[Saved entries]
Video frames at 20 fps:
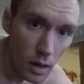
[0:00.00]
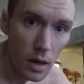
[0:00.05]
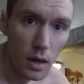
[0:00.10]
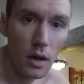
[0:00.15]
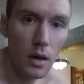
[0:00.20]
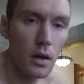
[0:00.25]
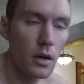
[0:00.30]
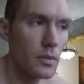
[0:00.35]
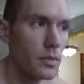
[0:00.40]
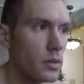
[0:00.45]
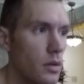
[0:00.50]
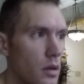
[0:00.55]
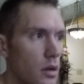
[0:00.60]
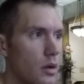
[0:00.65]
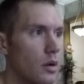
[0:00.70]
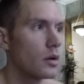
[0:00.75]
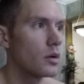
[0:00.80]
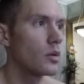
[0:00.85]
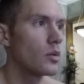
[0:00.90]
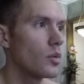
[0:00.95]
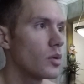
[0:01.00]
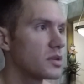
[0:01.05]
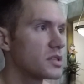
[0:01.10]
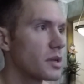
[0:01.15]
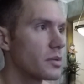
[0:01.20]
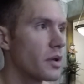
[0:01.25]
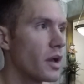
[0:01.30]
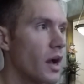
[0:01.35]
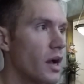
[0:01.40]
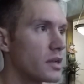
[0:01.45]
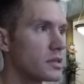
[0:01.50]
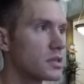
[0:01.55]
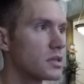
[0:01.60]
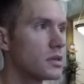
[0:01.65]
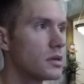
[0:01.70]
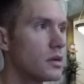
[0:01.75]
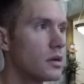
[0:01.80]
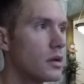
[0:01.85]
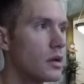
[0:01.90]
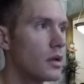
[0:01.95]
What's up, guys?
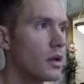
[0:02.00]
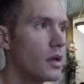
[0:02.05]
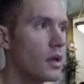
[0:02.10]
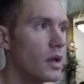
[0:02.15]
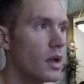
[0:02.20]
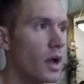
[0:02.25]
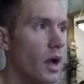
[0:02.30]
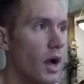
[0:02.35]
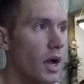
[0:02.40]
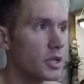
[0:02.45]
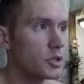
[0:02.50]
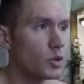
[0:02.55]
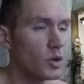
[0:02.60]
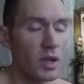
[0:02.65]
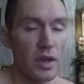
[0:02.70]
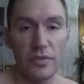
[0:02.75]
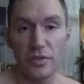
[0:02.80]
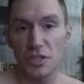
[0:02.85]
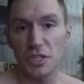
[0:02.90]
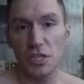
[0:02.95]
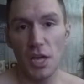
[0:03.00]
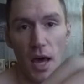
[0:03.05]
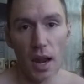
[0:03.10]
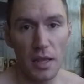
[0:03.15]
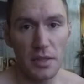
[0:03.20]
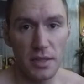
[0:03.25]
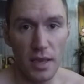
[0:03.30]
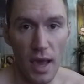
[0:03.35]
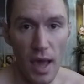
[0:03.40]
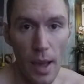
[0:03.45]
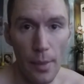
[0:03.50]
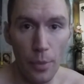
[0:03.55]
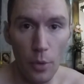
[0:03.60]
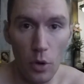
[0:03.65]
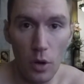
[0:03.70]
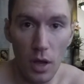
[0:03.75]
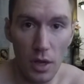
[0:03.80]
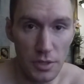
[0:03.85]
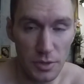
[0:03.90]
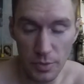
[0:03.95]
I just want to give a shout out to
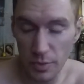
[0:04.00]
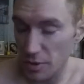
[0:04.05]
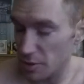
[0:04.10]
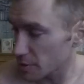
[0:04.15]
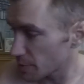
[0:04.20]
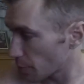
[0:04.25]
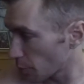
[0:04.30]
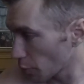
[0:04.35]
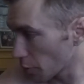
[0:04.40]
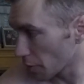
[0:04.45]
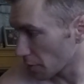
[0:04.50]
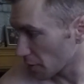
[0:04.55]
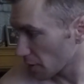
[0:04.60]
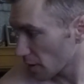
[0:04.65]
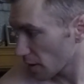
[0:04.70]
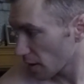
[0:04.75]
Apple customer support.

INSTRUCTIONS FOR THE TASK = Repeat the preceding records precisely, and leave every picture out of the copy.

ANSWER SECTION =
Video frames at 20 fps:
[0:00.00]
[0:00.05]
[0:00.10]
[0:00.15]
[0:00.20]
[0:00.25]
[0:00.30]
[0:00.35]
[0:00.40]
[0:00.45]
[0:00.50]
[0:00.55]
[0:00.60]
[0:00.65]
[0:00.70]
[0:00.75]
[0:00.80]
[0:00.85]
[0:00.90]
[0:00.95]
[0:01.00]
[0:01.05]
[0:01.10]
[0:01.15]
[0:01.20]
[0:01.25]
[0:01.30]
[0:01.35]
[0:01.40]
[0:01.45]
[0:01.50]
[0:01.55]
[0:01.60]
[0:01.65]
[0:01.70]
[0:01.75]
[0:01.80]
[0:01.85]
[0:01.90]
[0:01.95]
What's up, guys?
[0:02.00]
[0:02.05]
[0:02.10]
[0:02.15]
[0:02.20]
[0:02.25]
[0:02.30]
[0:02.35]
[0:02.40]
[0:02.45]
[0:02.50]
[0:02.55]
[0:02.60]
[0:02.65]
[0:02.70]
[0:02.75]
[0:02.80]
[0:02.85]
[0:02.90]
[0:02.95]
[0:03.00]
[0:03.05]
[0:03.10]
[0:03.15]
[0:03.20]
[0:03.25]
[0:03.30]
[0:03.35]
[0:03.40]
[0:03.45]
[0:03.50]
[0:03.55]
[0:03.60]
[0:03.65]
[0:03.70]
[0:03.75]
[0:03.80]
[0:03.85]
[0:03.90]
[0:03.95]
I just want to give a shout out to
[0:04.00]
[0:04.05]
[0:04.10]
[0:04.15]
[0:04.20]
[0:04.25]
[0:04.30]
[0:04.35]
[0:04.40]
[0:04.45]
[0:04.50]
[0:04.55]
[0:04.60]
[0:04.65]
[0:04.70]
[0:04.75]
Apple customer support.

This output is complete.